In The Game (ITG)
- Type: Private
- Industry: Collectibles
- Founded: 1998
- Founder: Dr.Brian H. Price
- Defunct: 2014; 12 years ago
- Fate: Name acquired by Leaf
- Successor: Leaf

= In the Game Trading Cards =

American sports card manufacturing company

In The Game (ITG) was a sports card manufacturing company founded by Brian H. Price in 1998 with its head office in the United States and an office in Canada. The company mainly produced ice hockey trading cards. In 2014 the rights to use the "In The Game" name was transferred to Leaf Trading Cards in Dallas, Texas.

==History==
In The Game's first entrance into the trading card market came in the 1998-1999 season, when they produced the "Be A Player" brand trading cards in partnership with the NHL Player's Association (NHLPA). Be A Player featured one certified autograph card per pack. Since then, In The Game has expanded its production to include other sets.
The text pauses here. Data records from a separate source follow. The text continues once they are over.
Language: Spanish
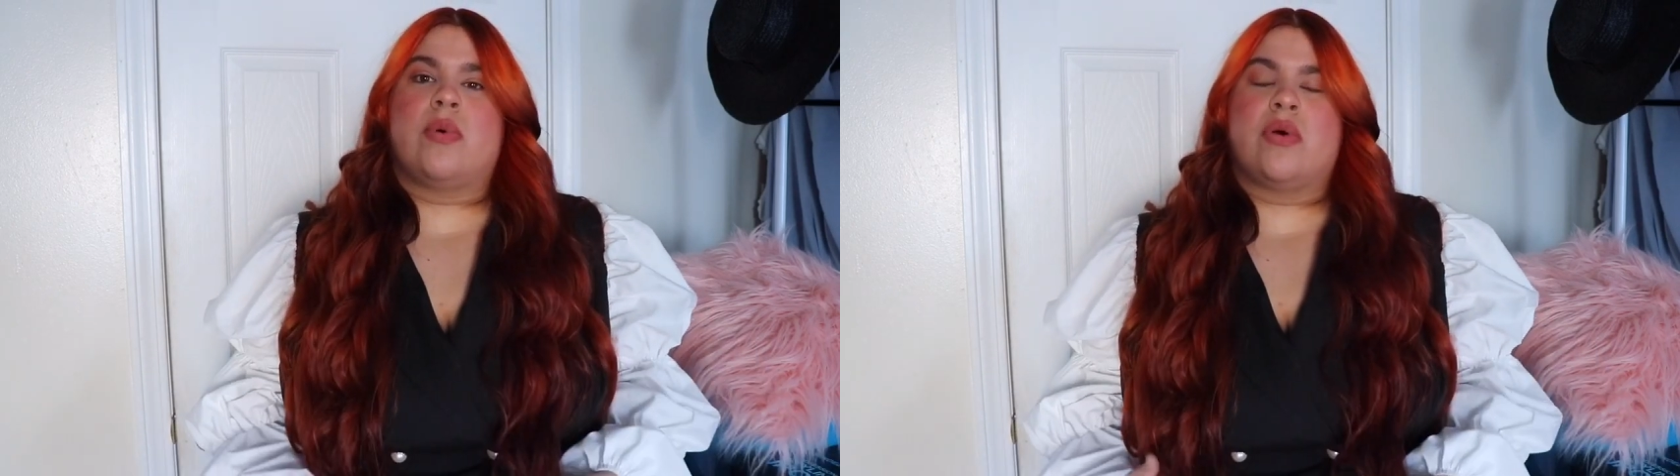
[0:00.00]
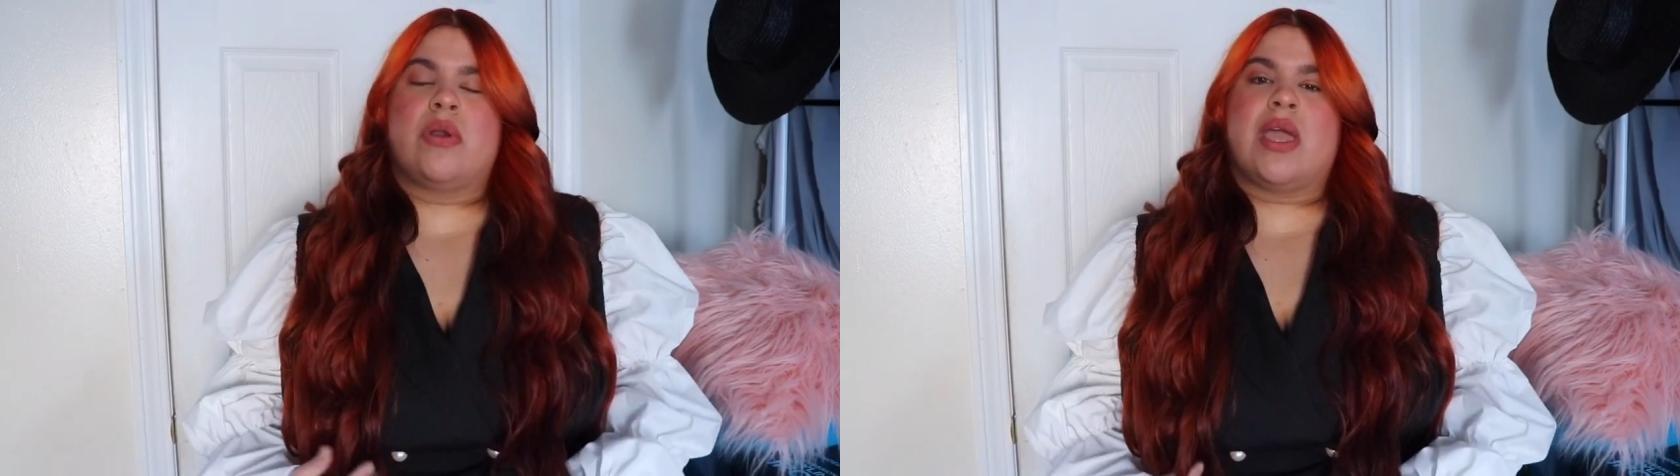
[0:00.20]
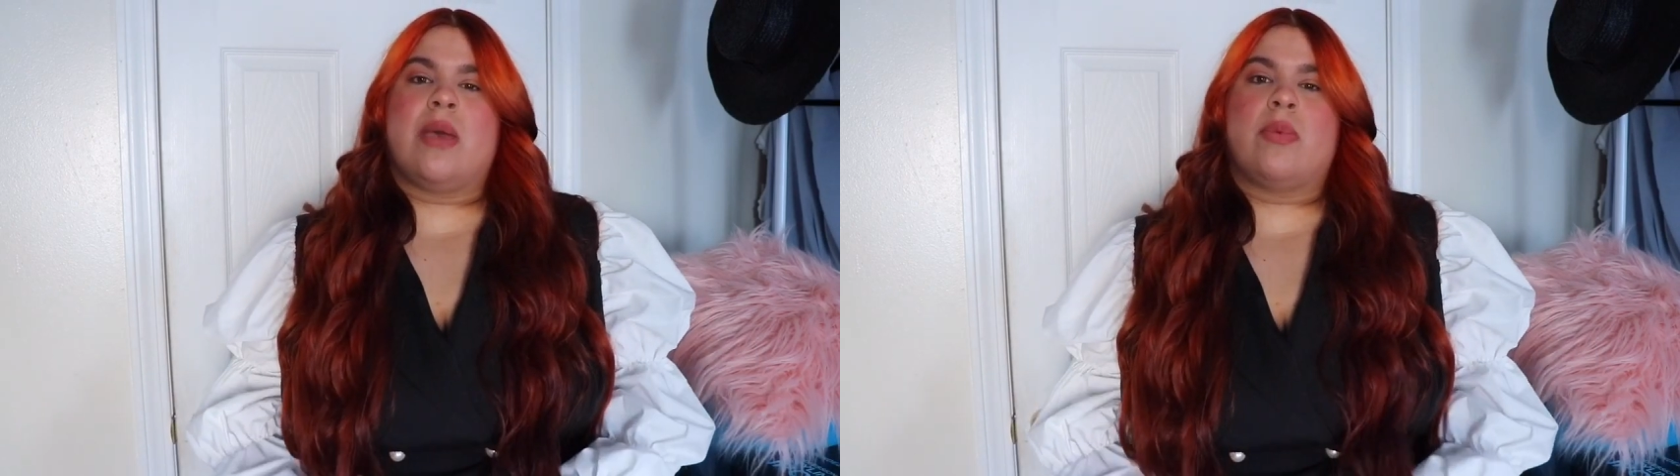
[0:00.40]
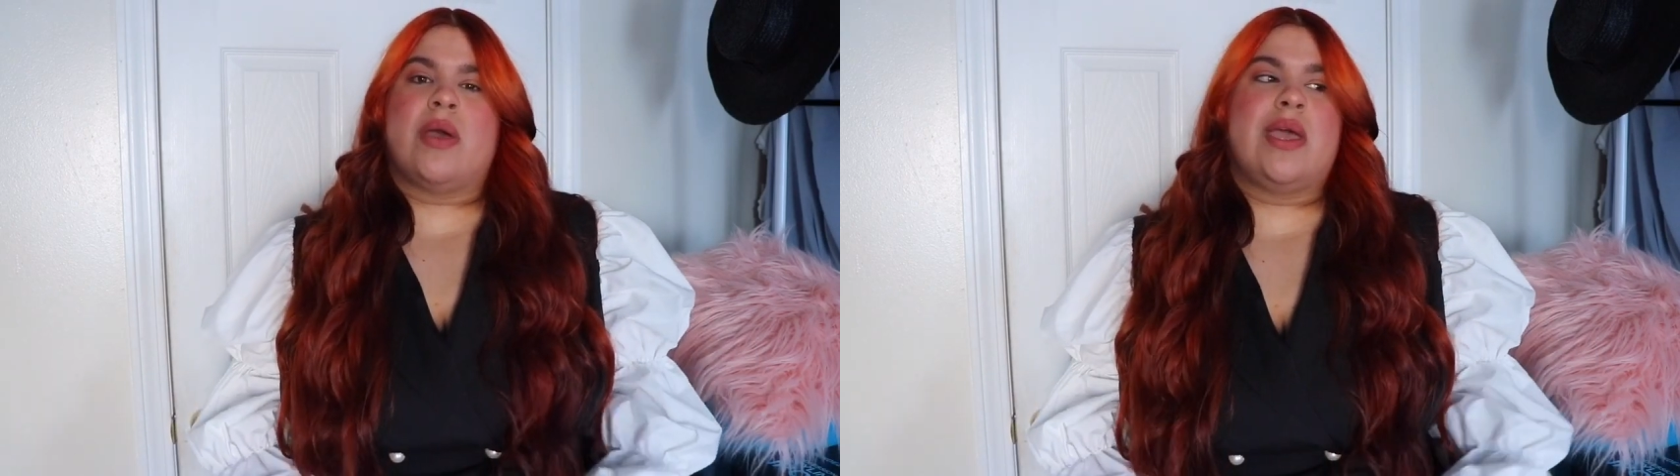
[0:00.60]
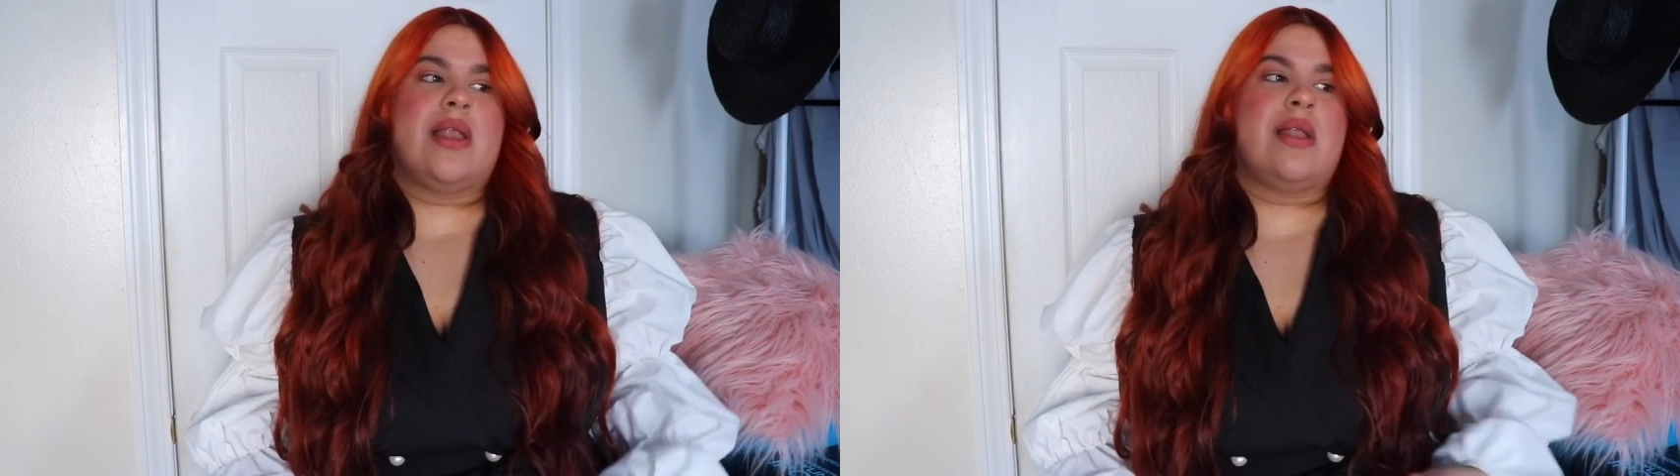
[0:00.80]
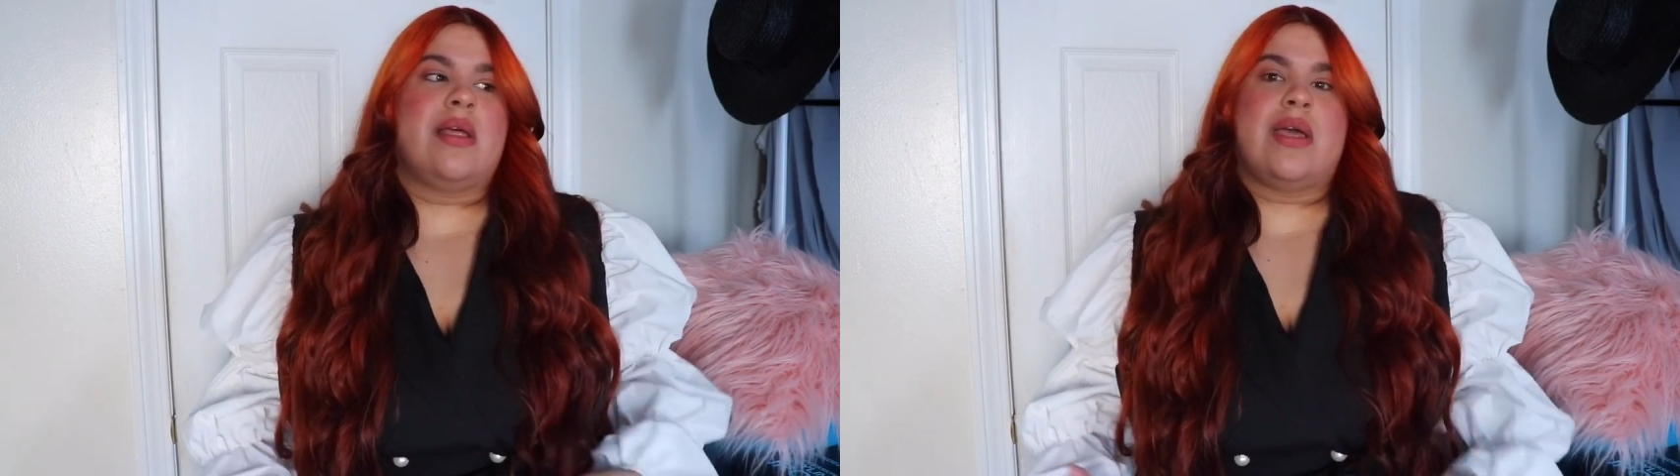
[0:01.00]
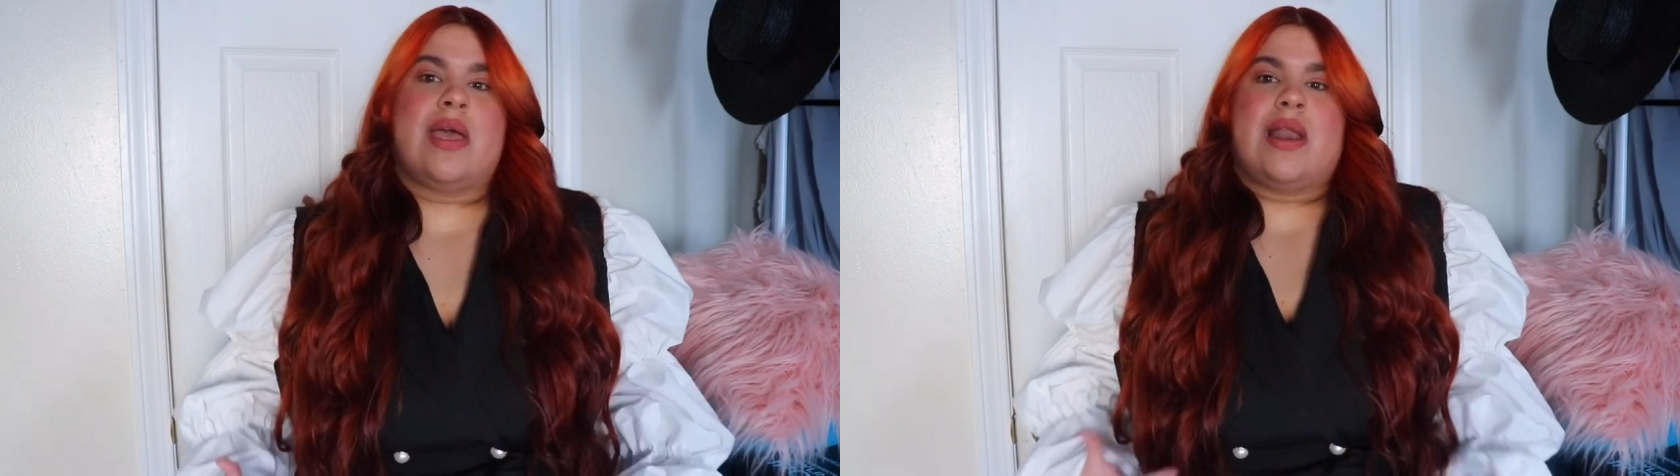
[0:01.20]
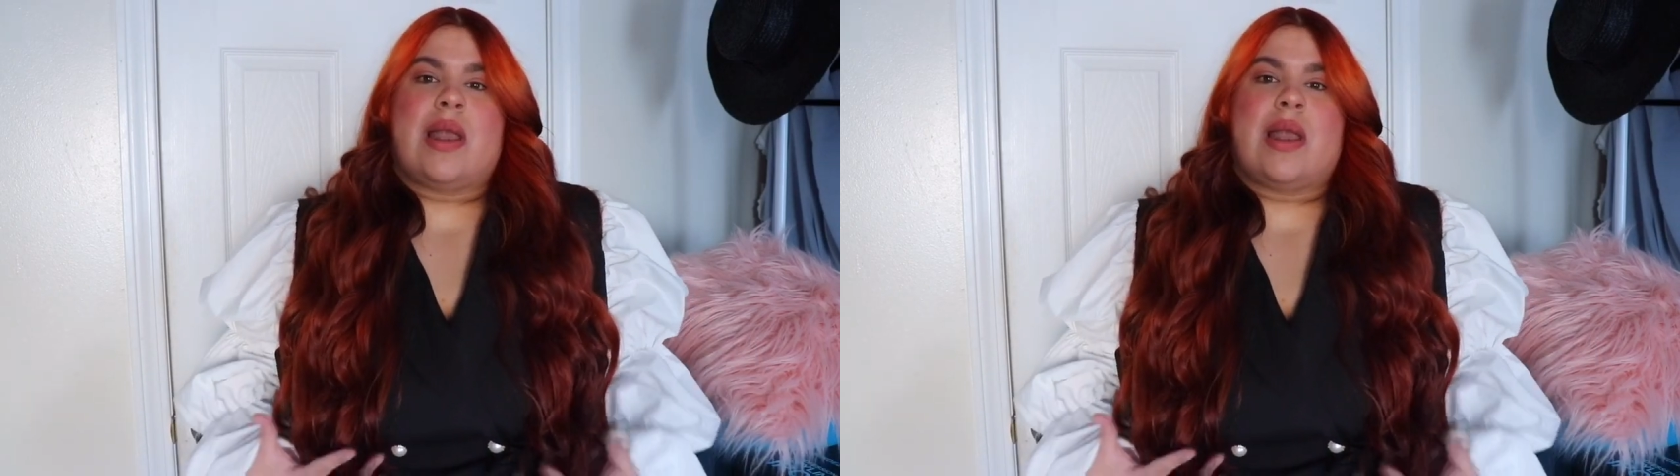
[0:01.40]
porque pues eh,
In 1998, Price was asked by Ted Saskin of the NHLPA to determine what should be done with the NHLPA's Be A Player hockey product. The product was started in 1994 and was supposed to give to each of the NHLPA licensees for two years. Pinnacle Brands had the license for 1996 and 1997 but they went bankrupt and Be A Player needed a home. Price was hired by the NHLPA as a consultant to determine the fate of Be A Player. He advised Saskin that the Upper Deck Company should be given back the Be A Player brand because of collector loyalty. However, Saskin asked Price if he would come back into the hockey card market and manufacture Be A Player in partnership with the NHLPA. Price agreed and In The Game, Inc. was founded.

In 2005, in conjunction with the 2004-05 NHL lockout, the NHLPA terminated its license agreement with In The Game. Trying to prove to the NHLPA executive committee that he could leave the position of Licensing Director and take the position Executive Director, Ted Saskin gave Upper Deck a five year exclusive license to produce hockey cards and In The Game's NHLPA License was over. The company continued to produce trading card sets featuring active and retired NHL players and minor/junior hockey players. After the 2005-06 season, In The Game obtained a license to produce cards featuring players and logos under the umbrella of Hockey Canada. During the 2006-07 season, ITG produced the International Ice Signature Series along with boxed sets commemorating gold medal wins by the Canada Women's National Ice Hockey Team and Canada Men's National Junior Ice Hockey Team. However, ITG lost their American Hockey League licensing to Upper Deck in June 2014.

In 2010, ITG also made a brief foray into baseball cards, releasing one set featuring top prospects before running into further licensing issues.

In 2014, the assets owned by In The Game and the In The Game trade name were sold to Leaf Trading Cards in Dallas, Texas.